La holandesa Mik Aernout replicó a escala reducida en cajas de cartón, la atmósfera de un centro de evacuados; mientras que en el fondo proyecta imágenes de los primeros días de la reconstrucción.

Pero lo más llamativo en el abordaje del tema pasa por las obras del afamado arquitecto japonés Katsuhiro Miyamoto, ganador del León de Oro en la Bienal de Arquitectura de Venecia, y sus compatriotas Shinjiro Okamoto y Kenji Yanobe, quien aportó el símbolo de la Trienal.

Miyamoto ha convertido la imagen de uno de los reactores de la planta de Fukushima en un santuario dentro de la tradición japonesa, como para que la actual generación no olvide la enormidad de la crisis nuclear.

En una atrevida y compleja instalación mural, que le debe mucho a la gráfica y a la estética pop, Okamoto diseña una línea del tiempo que recorre la Segunda Guerra Mundial, los campos de exterminio alemanes, las víctimas de Hiroshima y Nagasaki, el bombardeo norteamericano contra Tokio cuando ya el militarismo nipón estaba derrotado, hasta las intervenciones de Washington en Irak y Afganistán, y la interrogante que se abre ante el uso de la fuerza para resolver conflictos y la existencia de un arsenal nuclear que puede hacer que la humanidad desaparezca.

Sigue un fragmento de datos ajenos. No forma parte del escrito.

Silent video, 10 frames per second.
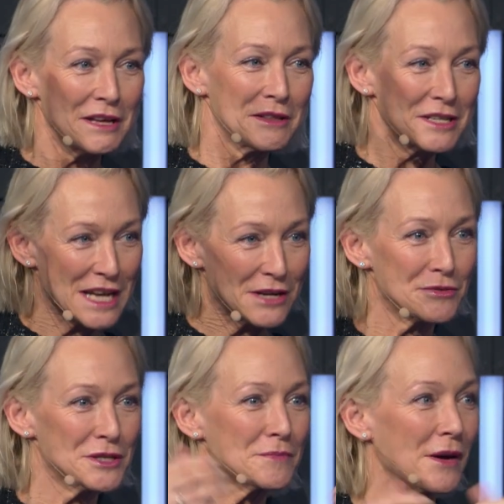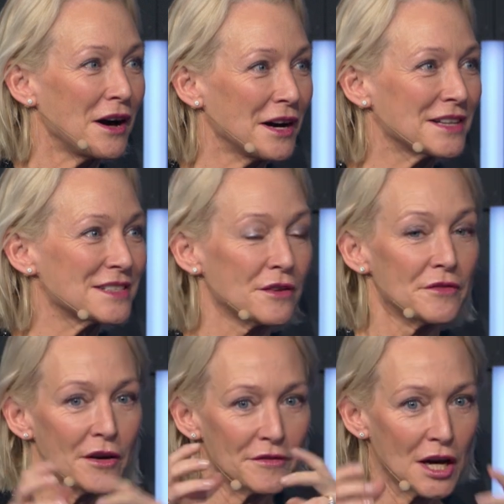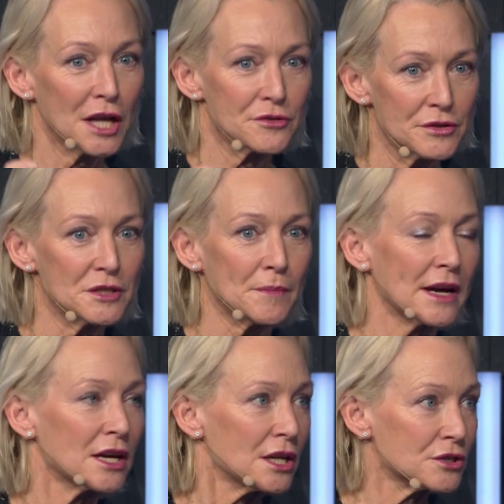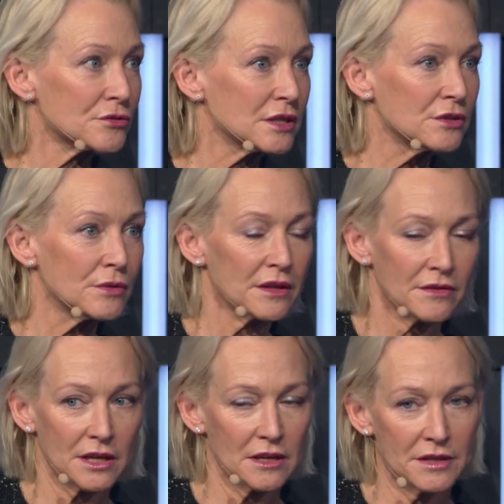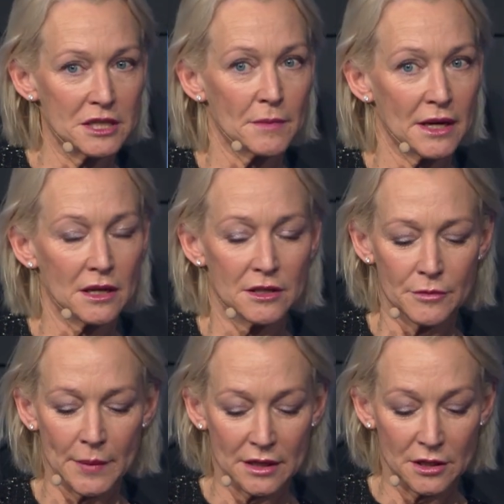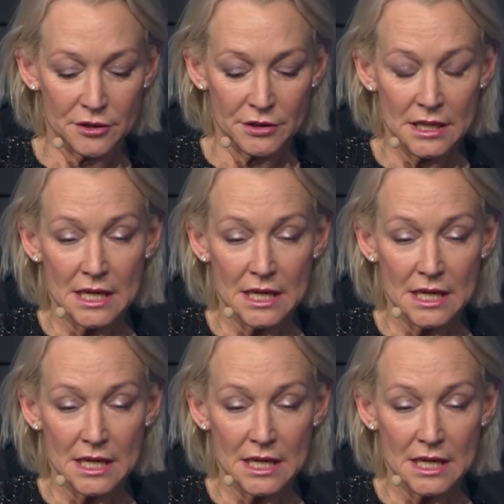centuries behind of countries by country doing things by country.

El niño sol es un personaje creado por Yanobe. Simpático en su inocente apariencia —semejante a cualquiera de las criaturas que pueblan los animados japoneses—, resulta tremendamente perturbadora su esencia robótica, el vendaje en una de sus mejillas, y sus genitales cibernéticos. Luego se transforma en ícono de un altar postapocalíptico cercano a una ca-pilla en la que Yanobe incluyó dibujos de Henri Matisse.

Uno de las jornadas más concurridas de la Trienal reunió en las afueras del Centro de Arte de la Prefectura de Aichi, a miles de personas en torno al Proyecto Fukushima, espacio itinerante de intercambio creativo liderado por el poeta Ryochi Wago y los músicos Michiro Endo y Otomu Wago.

"Las sociedades del siglo XXI no pueden vivir siempre en presente. Y abocadas a un consumo desenfrenado. La memoria no puede ser frágil. Los artistas que estuvieron de acuerdo con nosotros, aquí están con sus poéticas alentadoras", observó el director de la Trienal, Taro Igarashi, al despedirse de este cronista.